• sleigh •
slay • Hear it!
Part of Speech: Noun, Verb
Meaning: 1. [Noun] A light carriage on narrow runners pulled by dogs, horses, or in very northern climes, reindeer. 2. [Verb] To ride in a sleigh.
Notes: English has several words for vehicles that slide across snow or ice. A sled is usually a small toy for sliding down hills, though a bobsled can accommodate four or more people. A sledge is a work sleigh, heavily built, pulled by horses or oxen over the snow or over snowless ground. The sleigh is a light, festive vehicle that we associate with happy times around Christmas.
In Play: We are approaching that time of the year when a most famous "miniature sleigh and eight tiny reindeer" will sail across the rooftops of our children's imaginations, "with a little old driver, so lively and quick, [they will all know] in a moment it must be St. Nick." For a showroom of sleighs built in the United States, click here.

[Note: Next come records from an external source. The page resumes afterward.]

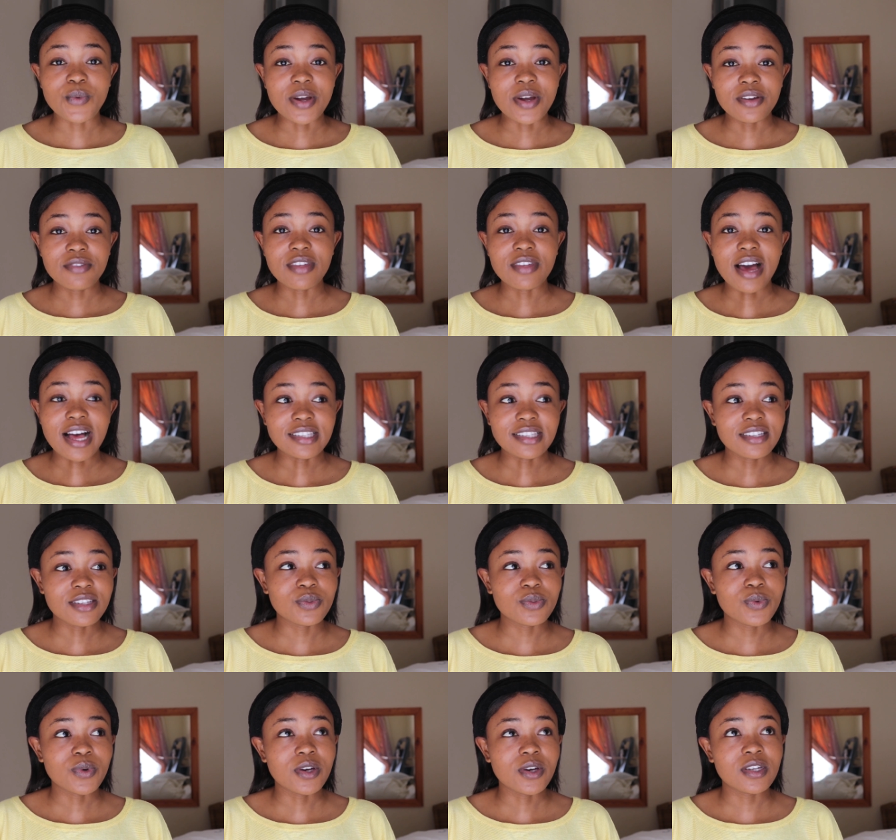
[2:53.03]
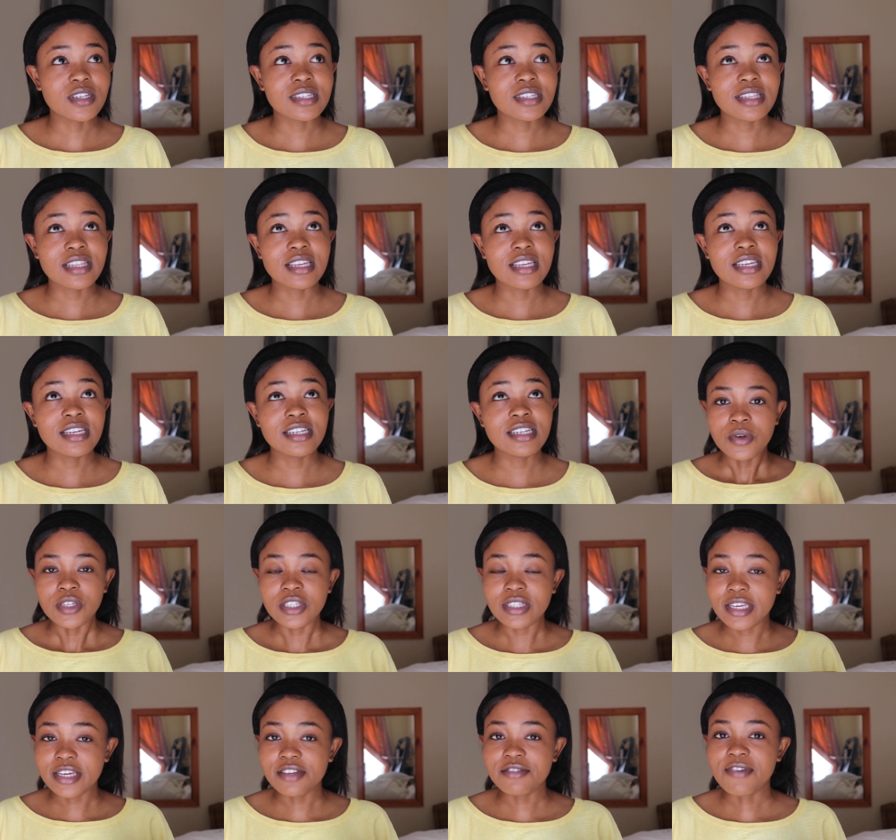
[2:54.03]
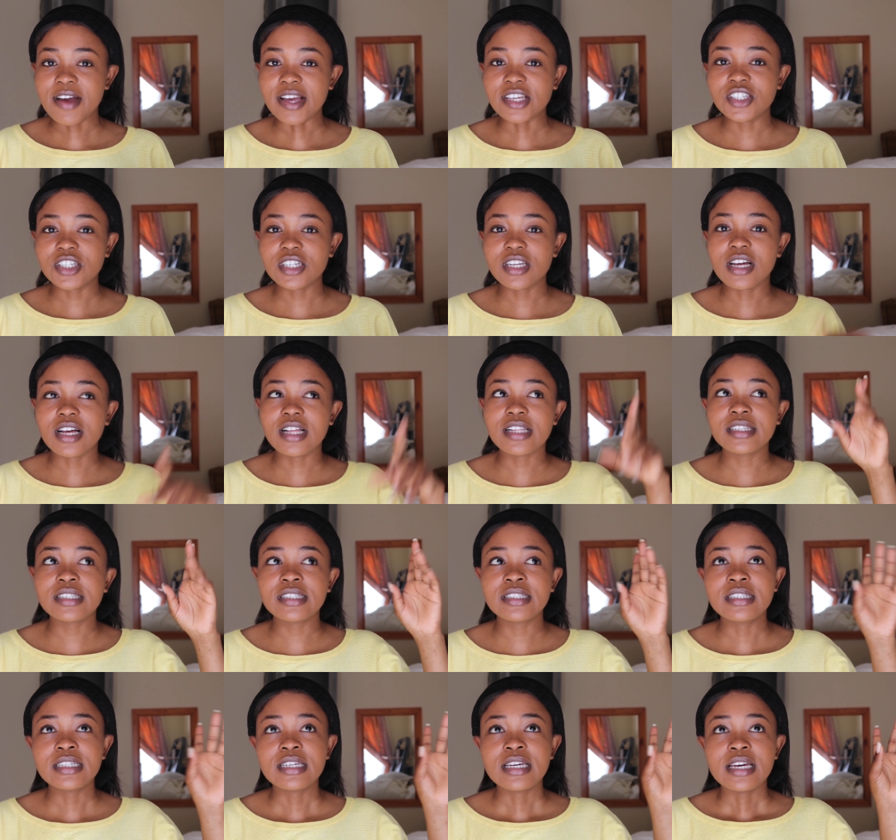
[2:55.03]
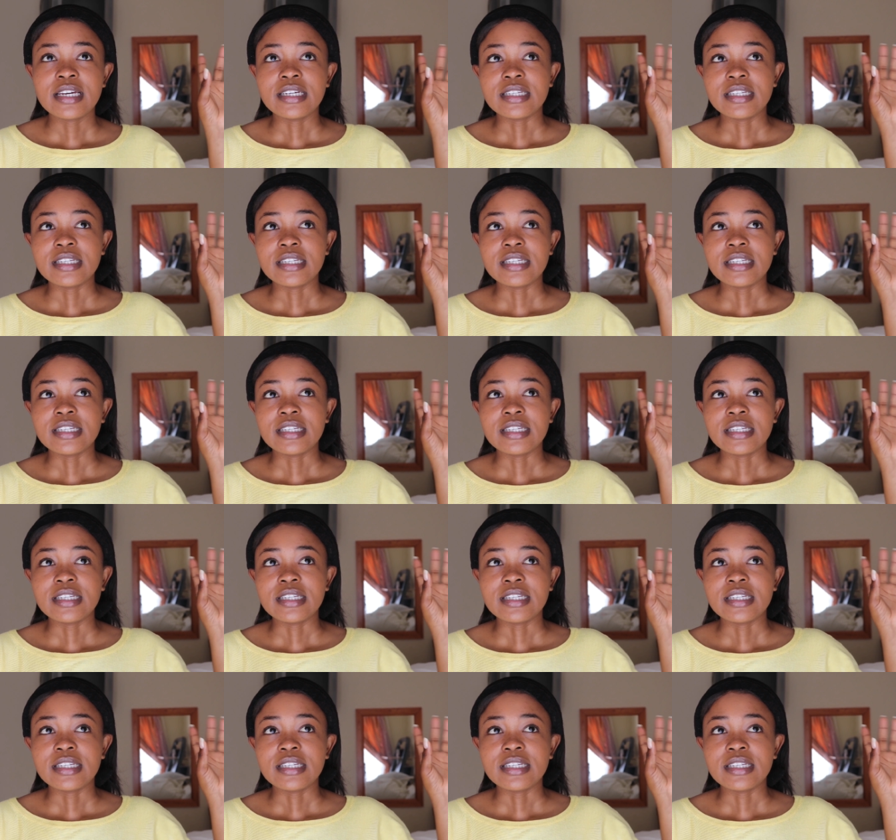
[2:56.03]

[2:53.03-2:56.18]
One of the answers was the Skin Functional.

Word History: The reason sled and sleigh are so similar is that they come from the same source. This good holiday word is another one that English borrowed twice from the same language: Dutch slede, slee "sleigh", only we assigned the two words different meanings. All the Germanic languages have very similar words meaning either "sleigh" or "sled": Norwegian slede, Swedish släde, Danish slęde, German Schlitten. They are all remindful of English slide, which is where they all come from—the local word for "slide". The spelling? If we borrowed this word from Dutch slee, why to we spell it sleigh? It has been spelled slay and sley in the past, but English speakers love letters that are no more than decorative curlicues, and what better place for decorative curlicues than on the word for sleighs?